Web Calculator Estimates Colorectal Cancer Survival More Accurately

The new tool aims to help patients make more informed treatment decisions and manage expectations following a cancer diagnosis.

A novel web calculator can reliably predict absolute survival rates for men and women with colorectal cancer, a recent study suggests.

The authors of the study, published in BMJ, sought to develop and externally validate risk prediction equations to estimate absolute and conditional survival in patients with colorectal cancer.

A web calculator, called QCancer Colorectal Survival, can be used by both patients and physicians. It is intended to help individuals make more informed decisions regarding treatment and manage expectations following diagnosis, according to the authors.
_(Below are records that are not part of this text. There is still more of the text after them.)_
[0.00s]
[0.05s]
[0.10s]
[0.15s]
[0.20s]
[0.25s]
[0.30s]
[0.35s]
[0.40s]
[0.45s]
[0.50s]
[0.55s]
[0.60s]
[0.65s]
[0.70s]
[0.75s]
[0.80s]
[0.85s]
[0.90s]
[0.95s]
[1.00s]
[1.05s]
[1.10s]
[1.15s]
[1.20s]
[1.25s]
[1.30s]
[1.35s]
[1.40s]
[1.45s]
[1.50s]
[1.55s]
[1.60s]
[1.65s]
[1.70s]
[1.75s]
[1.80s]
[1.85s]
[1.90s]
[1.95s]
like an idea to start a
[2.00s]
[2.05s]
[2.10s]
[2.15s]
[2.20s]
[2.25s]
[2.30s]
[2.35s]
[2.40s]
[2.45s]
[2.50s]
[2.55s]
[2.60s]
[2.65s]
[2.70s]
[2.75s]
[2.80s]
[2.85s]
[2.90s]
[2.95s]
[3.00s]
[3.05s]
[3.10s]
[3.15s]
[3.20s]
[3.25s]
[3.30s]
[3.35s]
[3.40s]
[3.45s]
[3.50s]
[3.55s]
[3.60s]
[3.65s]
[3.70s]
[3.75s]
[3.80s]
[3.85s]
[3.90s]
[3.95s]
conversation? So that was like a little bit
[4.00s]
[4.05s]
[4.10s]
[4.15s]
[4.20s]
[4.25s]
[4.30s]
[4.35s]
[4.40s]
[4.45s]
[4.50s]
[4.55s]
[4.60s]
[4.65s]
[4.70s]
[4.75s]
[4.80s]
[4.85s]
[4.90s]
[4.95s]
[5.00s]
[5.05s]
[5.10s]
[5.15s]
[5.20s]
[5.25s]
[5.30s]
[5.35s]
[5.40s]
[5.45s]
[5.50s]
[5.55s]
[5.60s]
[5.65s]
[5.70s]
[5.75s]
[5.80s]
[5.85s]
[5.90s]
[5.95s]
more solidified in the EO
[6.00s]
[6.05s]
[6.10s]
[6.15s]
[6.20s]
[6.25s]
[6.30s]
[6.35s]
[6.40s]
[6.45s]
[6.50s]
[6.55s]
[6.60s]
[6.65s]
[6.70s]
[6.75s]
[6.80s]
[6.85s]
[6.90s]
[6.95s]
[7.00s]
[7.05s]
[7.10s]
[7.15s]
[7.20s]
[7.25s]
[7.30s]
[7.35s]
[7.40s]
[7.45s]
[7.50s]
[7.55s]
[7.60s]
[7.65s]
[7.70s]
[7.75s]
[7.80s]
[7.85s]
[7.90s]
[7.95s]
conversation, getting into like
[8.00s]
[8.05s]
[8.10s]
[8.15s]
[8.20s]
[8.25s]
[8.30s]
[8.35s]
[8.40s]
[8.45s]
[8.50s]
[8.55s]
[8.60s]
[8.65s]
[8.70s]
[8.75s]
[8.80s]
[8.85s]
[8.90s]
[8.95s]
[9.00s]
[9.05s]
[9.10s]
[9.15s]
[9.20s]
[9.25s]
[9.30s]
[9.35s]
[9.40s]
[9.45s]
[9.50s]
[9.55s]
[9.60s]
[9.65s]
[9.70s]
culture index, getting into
Furthermore, it provides patients with the ability to update their mortality risk based on their length of survival following a cancer diagnosis.

The web-based tool was developed using the QResearch database, which collects patient data from approximately 1500 general practices across England via the Egton Medical Information Systems clinical computer system.
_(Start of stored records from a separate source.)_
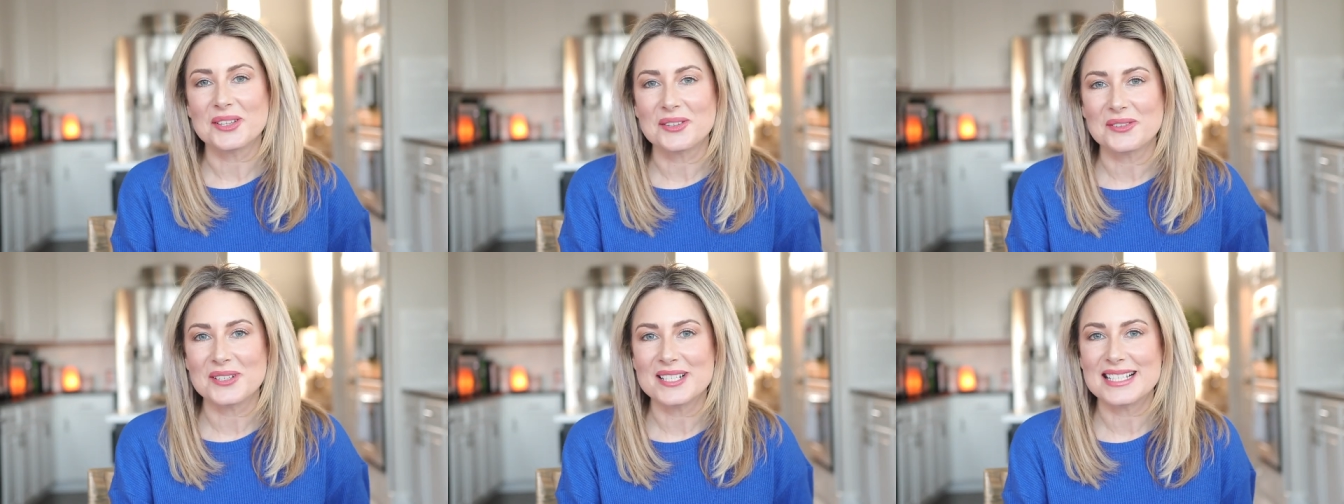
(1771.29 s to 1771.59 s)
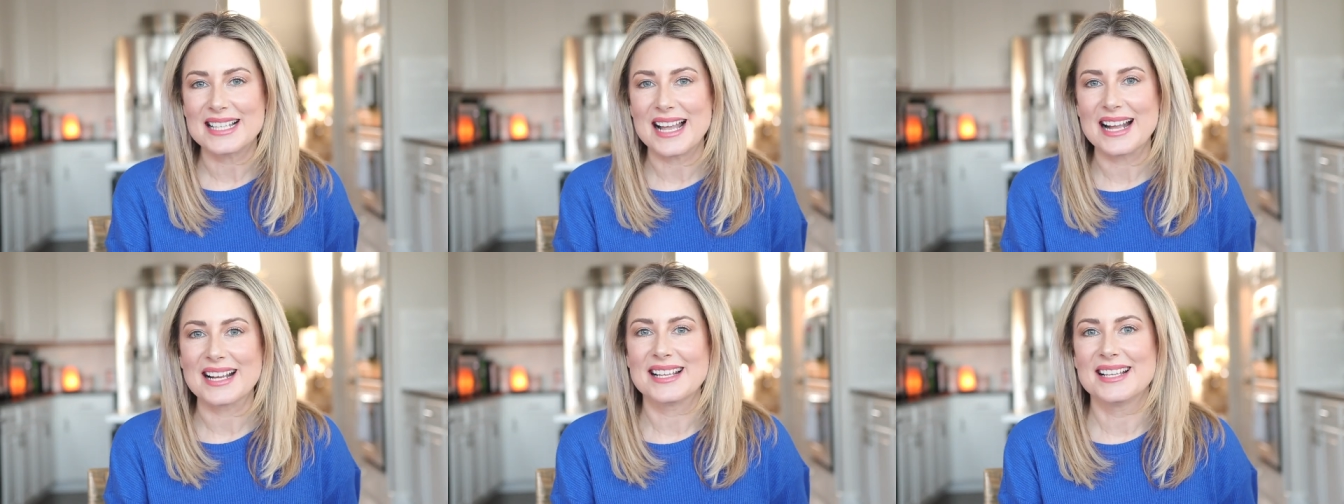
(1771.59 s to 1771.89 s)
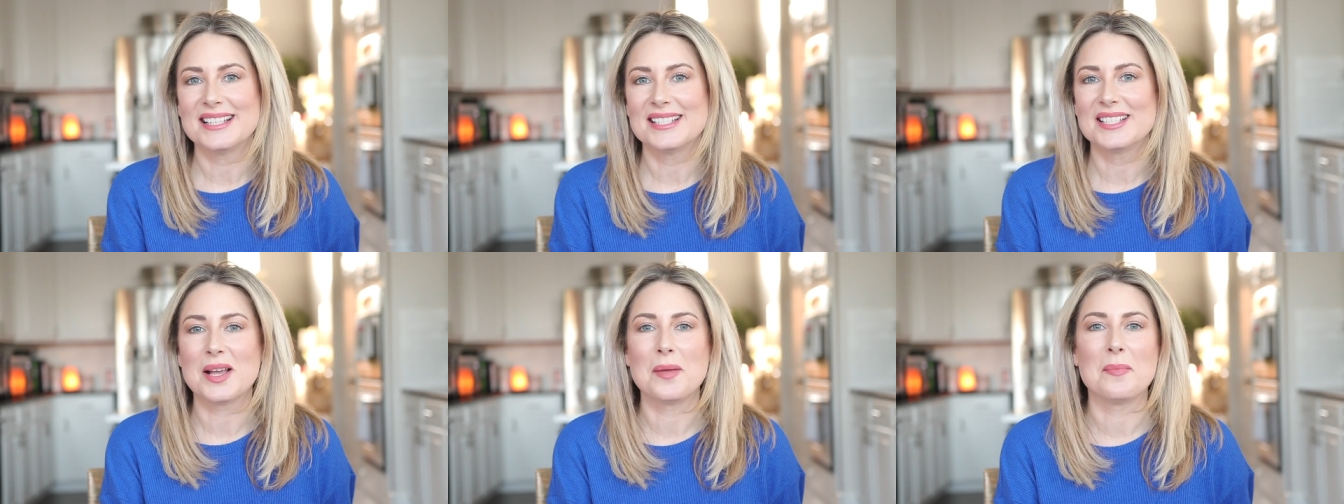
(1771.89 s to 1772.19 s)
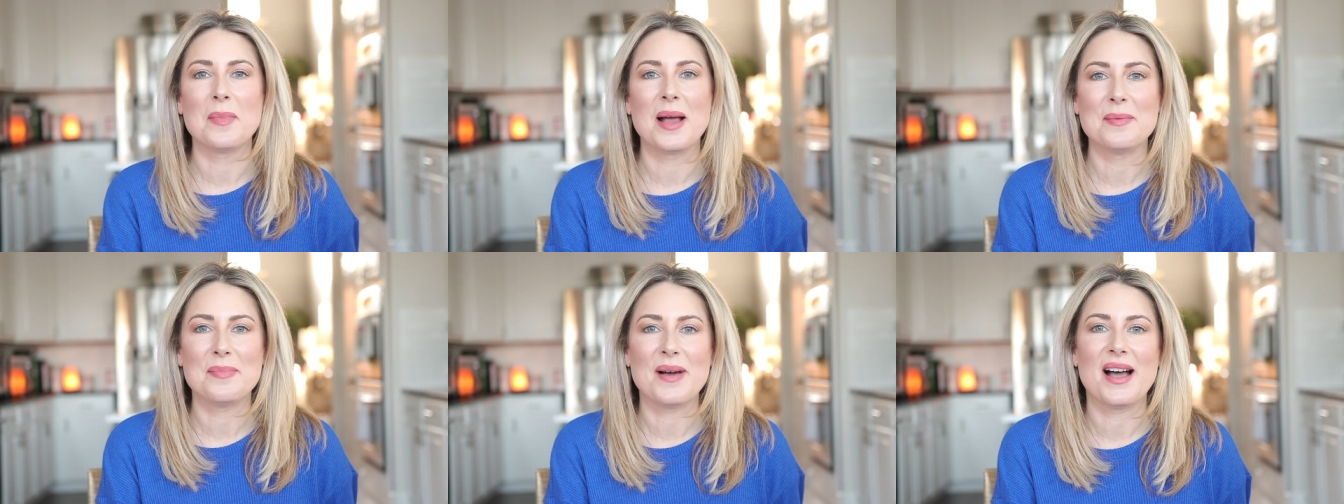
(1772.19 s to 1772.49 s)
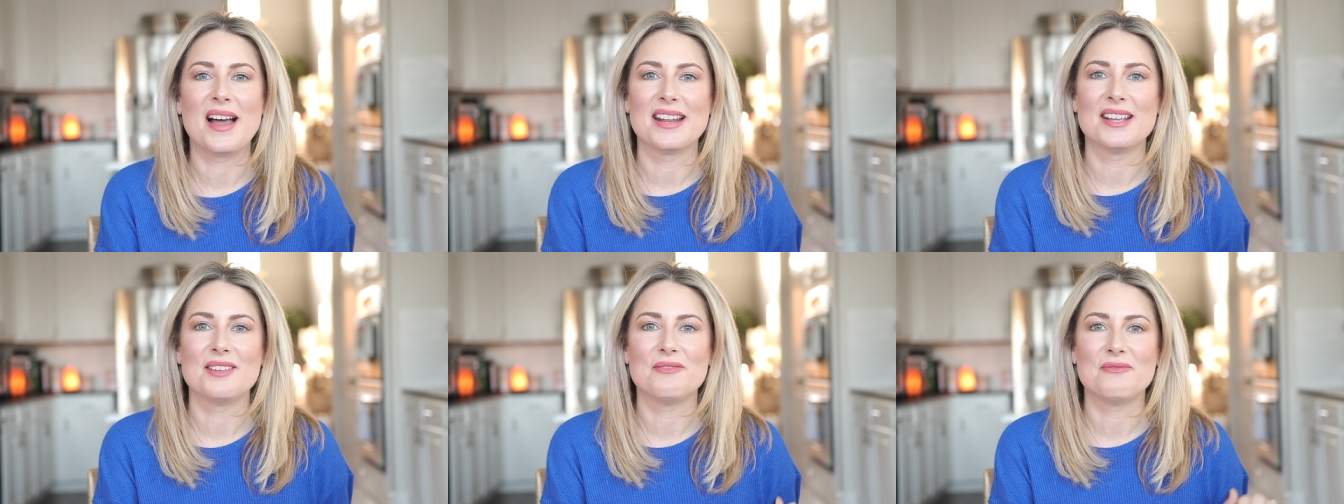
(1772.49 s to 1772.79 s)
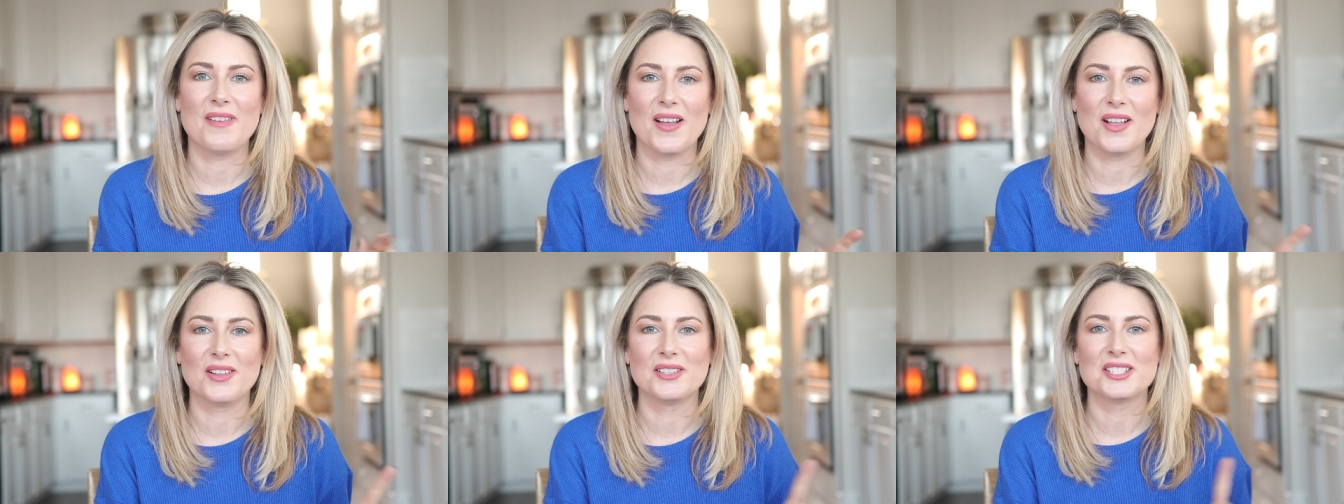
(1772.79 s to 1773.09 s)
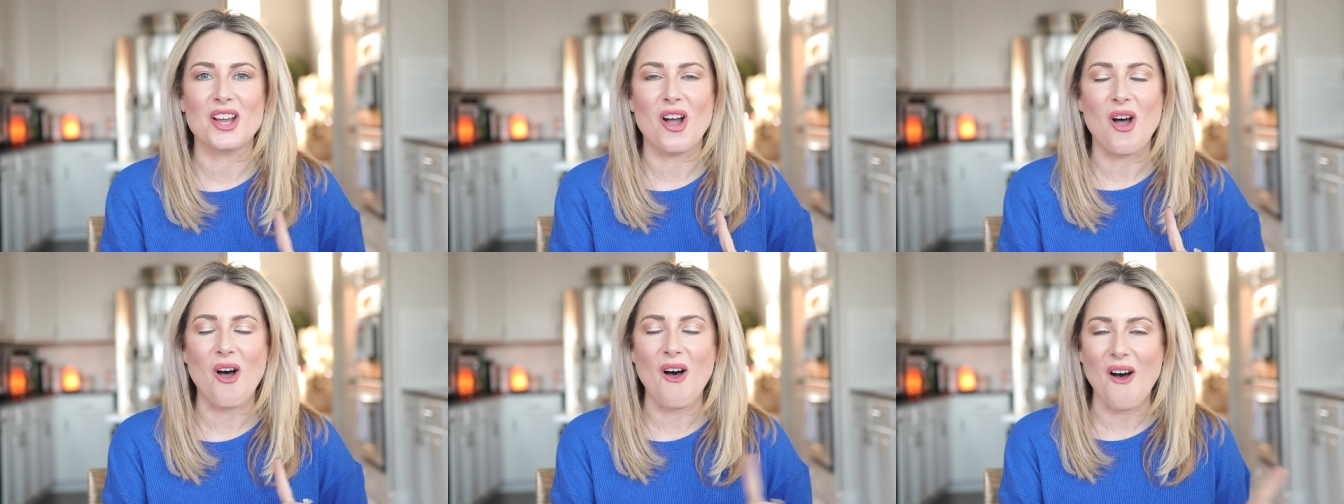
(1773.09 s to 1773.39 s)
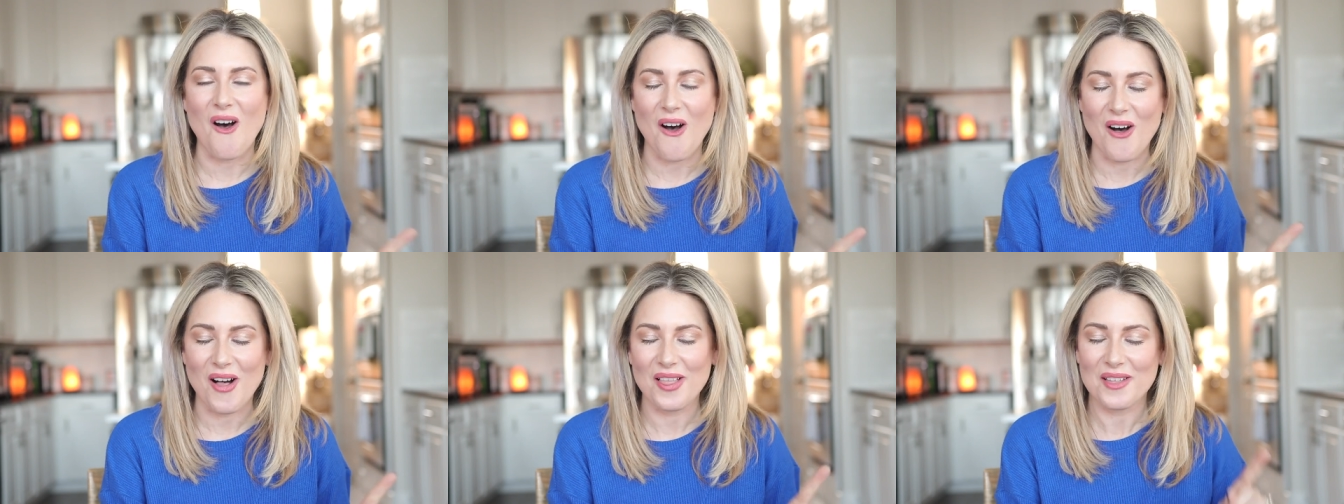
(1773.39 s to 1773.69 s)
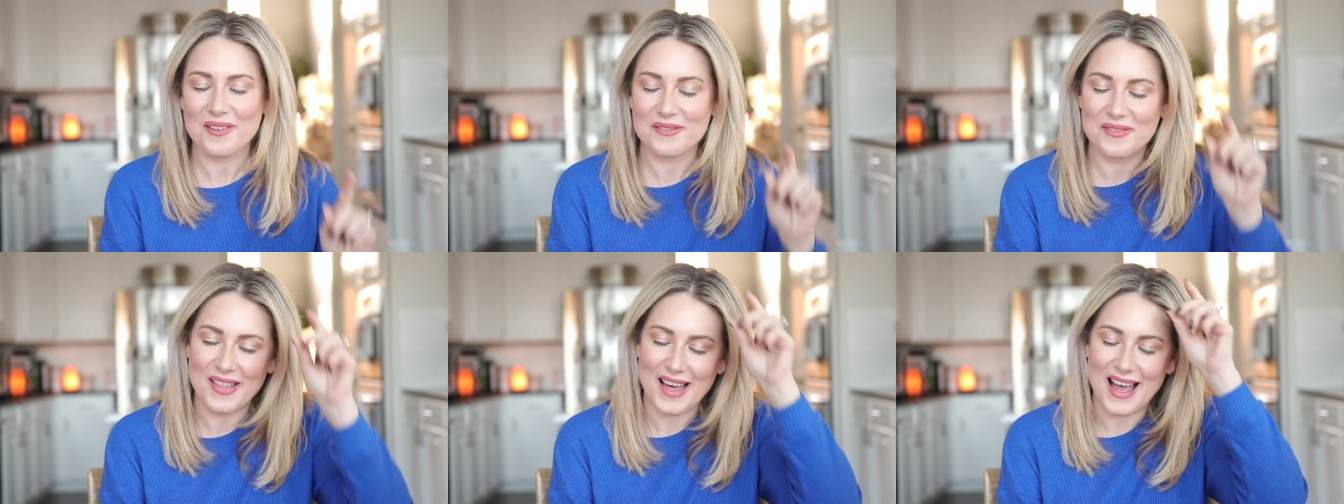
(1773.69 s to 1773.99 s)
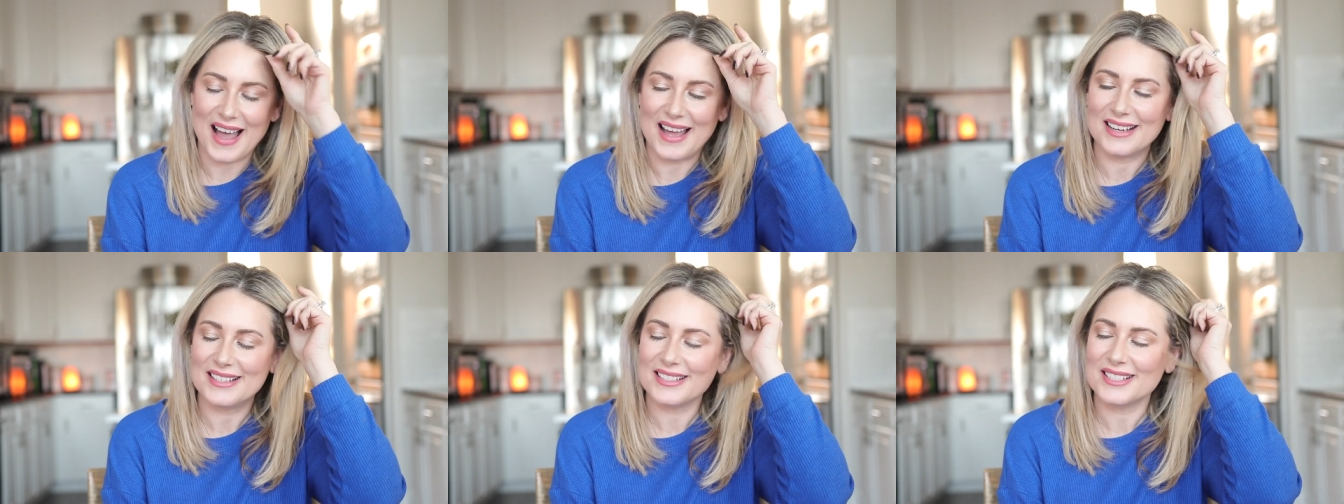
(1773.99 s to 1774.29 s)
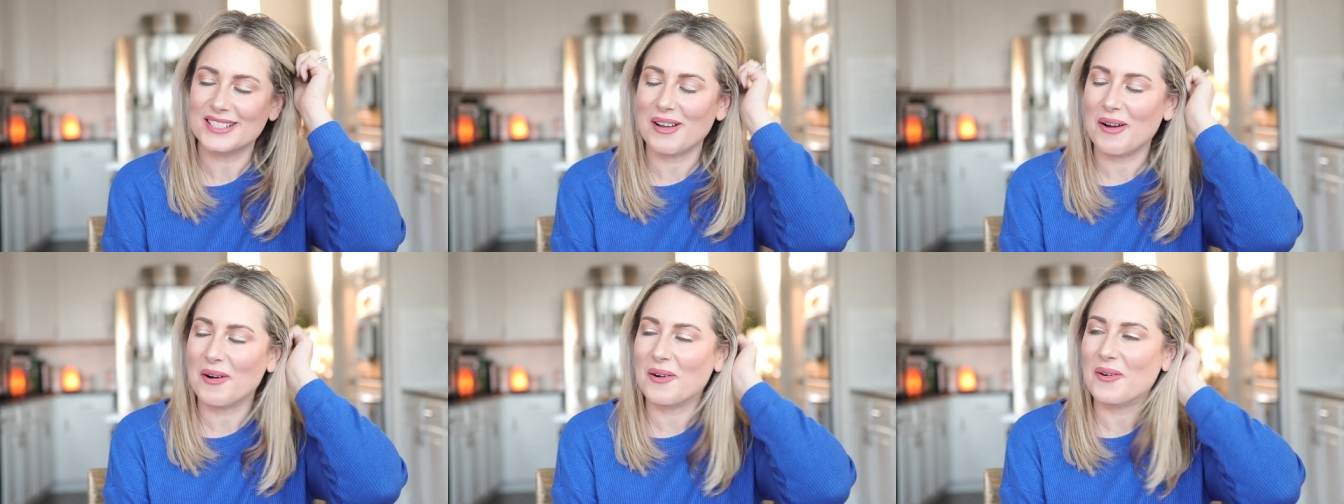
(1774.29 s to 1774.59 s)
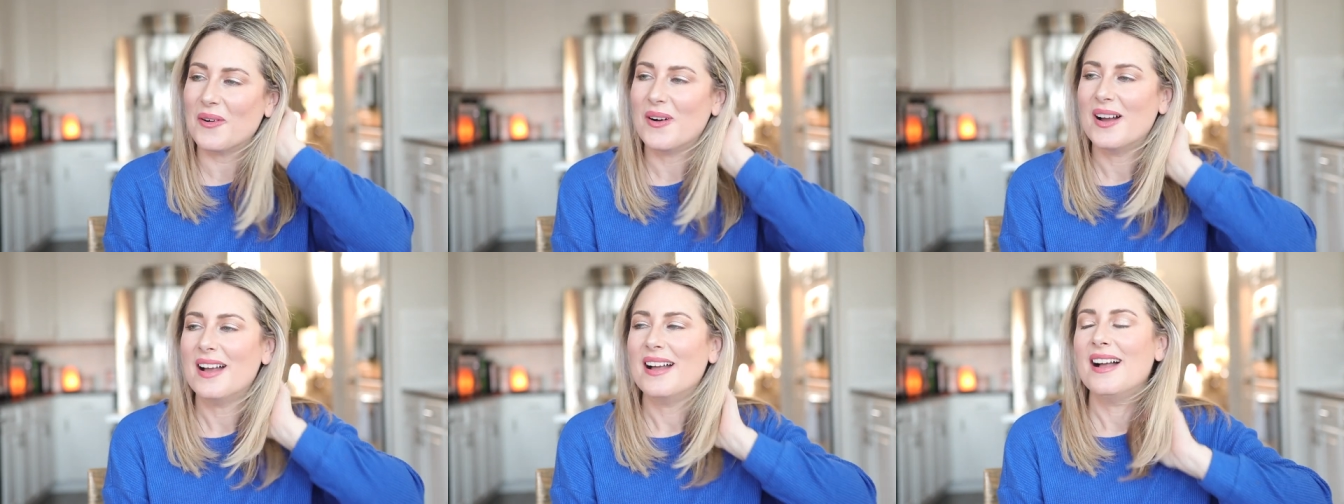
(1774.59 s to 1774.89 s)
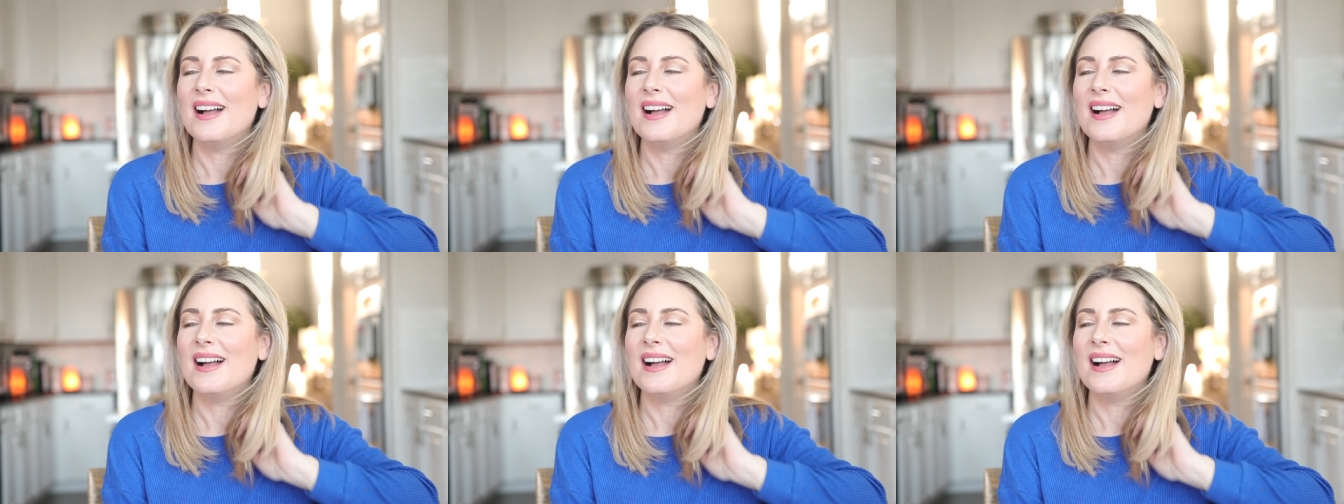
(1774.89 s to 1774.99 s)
three seconds and my body felt all of that. So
“Current methods of estimating survival tend to be unreliable and sometimes patients can be given a fairly misleading and unnecessarily gloomy prognosis based only on the grade and stage of their cancer, only to find that in reality they live much longer than these crude predictions when other information is taken into account,” said Julia Hippisley-Cox, co-creator of the tool. “The good news is that this new calculator, which doctors and patients can access, will offer a far more realistic estimate. We understand that not everyone will want to do this, of course, but some patients are very keen on this approach so it’s an individual choice.”

The current methods for predicting patient survival use simple averages based only on age or the grade and stage of the cancer in the wider population, according to the study. The new tool includes additional risk factors, such as smoking history, body mass index, family history, other illnesses and treatments, and information on whether they have had surgery or chemotherapy.

For the study, the investigators used data of more than 44,145 patients from 947 practices to develop separate equations for men and women aged 15 to 99 years with bowel cancer.

The primary outcome of the study was all cause mortality, and the secondary outcome was colorectal cancer mortality.

Next, the investigators tested the equations, using them retrospectively to predict the outcome at 1 year, 5 years, and 10 years after diagnosis for 15,214 patients with bowel cancer from 305 different GP practices and 437,821 colorectal cancer patients from the national cancer registry.

The following variables in men and women were included in the final models: age, deprivation score, cancer stage, cancer grade, smoking status, colorectal surgery, chemotherapy, family history of bowel cancer, raised platelet count, abnormal liver function, cardiovascular disease, diabetes, chronic renal disease, chronic obstructive pulmonary disease, and prescribed aspirin and statins at diagnosis.

Among women, improved survival was associated with earlier stage of cancer, younger age, well or moderately differentiated cancer grade, colorectal cancer surgery, family history of bowel cancer, and prescriptions for statins and aspirin at diagnosis, with comparable results for men, according to the study.

“The risk equations were well calibrated, with predicted risks closely matching observed risks,” the authors wrote. “Discrimination was good in men and women in both validation cohorts.”

In fact, the 5-year survival equations on the QResearch validation cohort explained 45.3% of the variation in time to colorectal cancer death for women, a 1.86 D statistic, and a 0.80 Harrell’s C statistic, according to the study. This means the scores could distinguish between patients with different levels of risk.

“Risk prediction equations were developed and validated to estimate overall and conditional survival of patients with colorectal cancer accounting for an individual’s clinical and demographic characteristics,” the authors concluded. “These equations can provide more individualized accurate information or patients with colorectal cancer to inform decision-making and follow-up.”